Gwendolen avait repris sa sérénité après avoir appris que le bras de Rex était remis ; les dernières paroles de son oncle ranimèrent sa bonne humeur ; le sourire se fit jour sur ses lèvres, puis elle partit d’un bruyant éclat de rire.

— Vous êtes vraiment cruelle de rire ainsi du malheur des autres, dit M. Gascoigne avec un sentiment désapprobateur, mais bien plus indulgent que s’il n’avait pas eu de sérieuses raisons d’être satisfait.

— Pardonnez-moi, mon oncle, je vous en prie. Maintenant que Rex est en bon état, c’est si drôle de s’imaginer la figure qu’il devait faire avec Primrose, tout seul dans un sentier — et un forgeron qui court après eux… Une vraie caricature de la chasse !

Gwendolen avait une haute idée d’elle-même et de sa supériorité, qui lui permettait de rire là où d’autres n’auraient vu qu’un sujet d’être sérieux. Le rire convenait si bien à son visage ! Son oncle même ne trouvait pas surprenant qu’un garçon se fût laissé fasciner par cette jeune magicienne, — peut-être plus nuisible que l’on aurait pu le désirer.

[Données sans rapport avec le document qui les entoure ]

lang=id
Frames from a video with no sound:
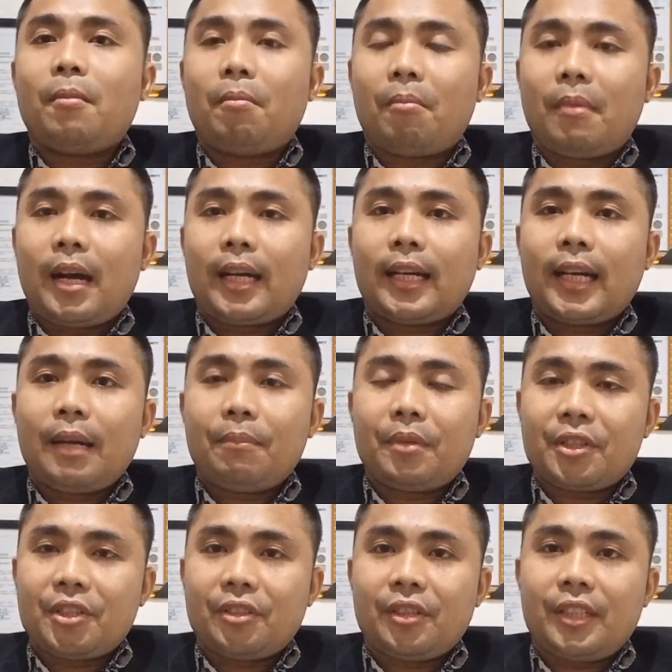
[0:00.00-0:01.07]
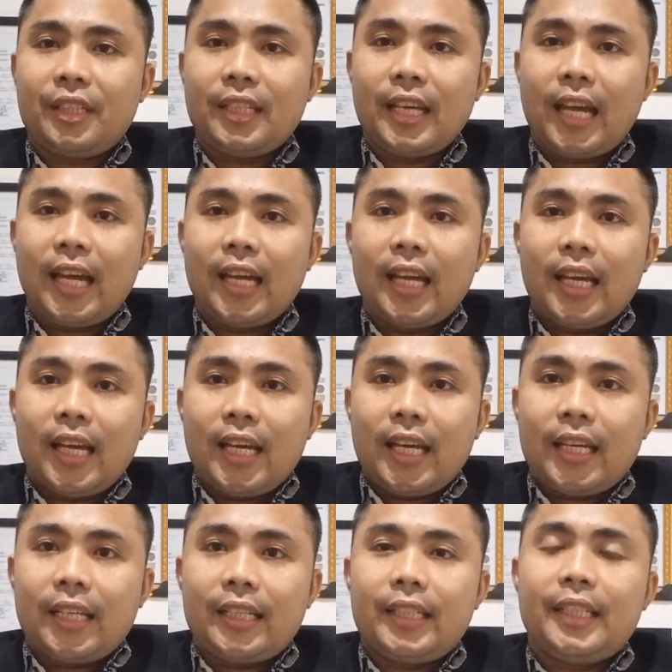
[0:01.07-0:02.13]
maka bersedia
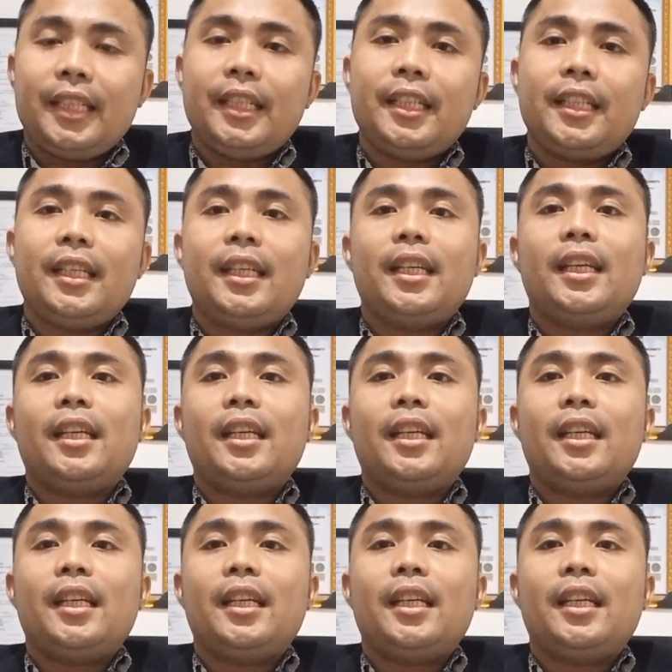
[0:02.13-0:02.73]
di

— Comment peux-tu te moquer et rire de semblables choses, mon enfant ? dit madame Davilow, encore sous le coup de son inquiétude. Nous n’aurions pas dû te permettre d’avoir un cheval. — Vous voyez, ajouta-t-elle en faisant un signe de tête à M. Gascoigne, que nous avons eu tort — moi, du moins, — de l’encourager à vous le demander.

— Sérieusement, Gwendolen, dit M. Gascoigne, du ton judicieux d’un homme raisonnable parlant à une personne qu’il croit raisonnable, je vous recommande de toutes mes forces de ne pas recommencer votre aventure d’aujourd’hui.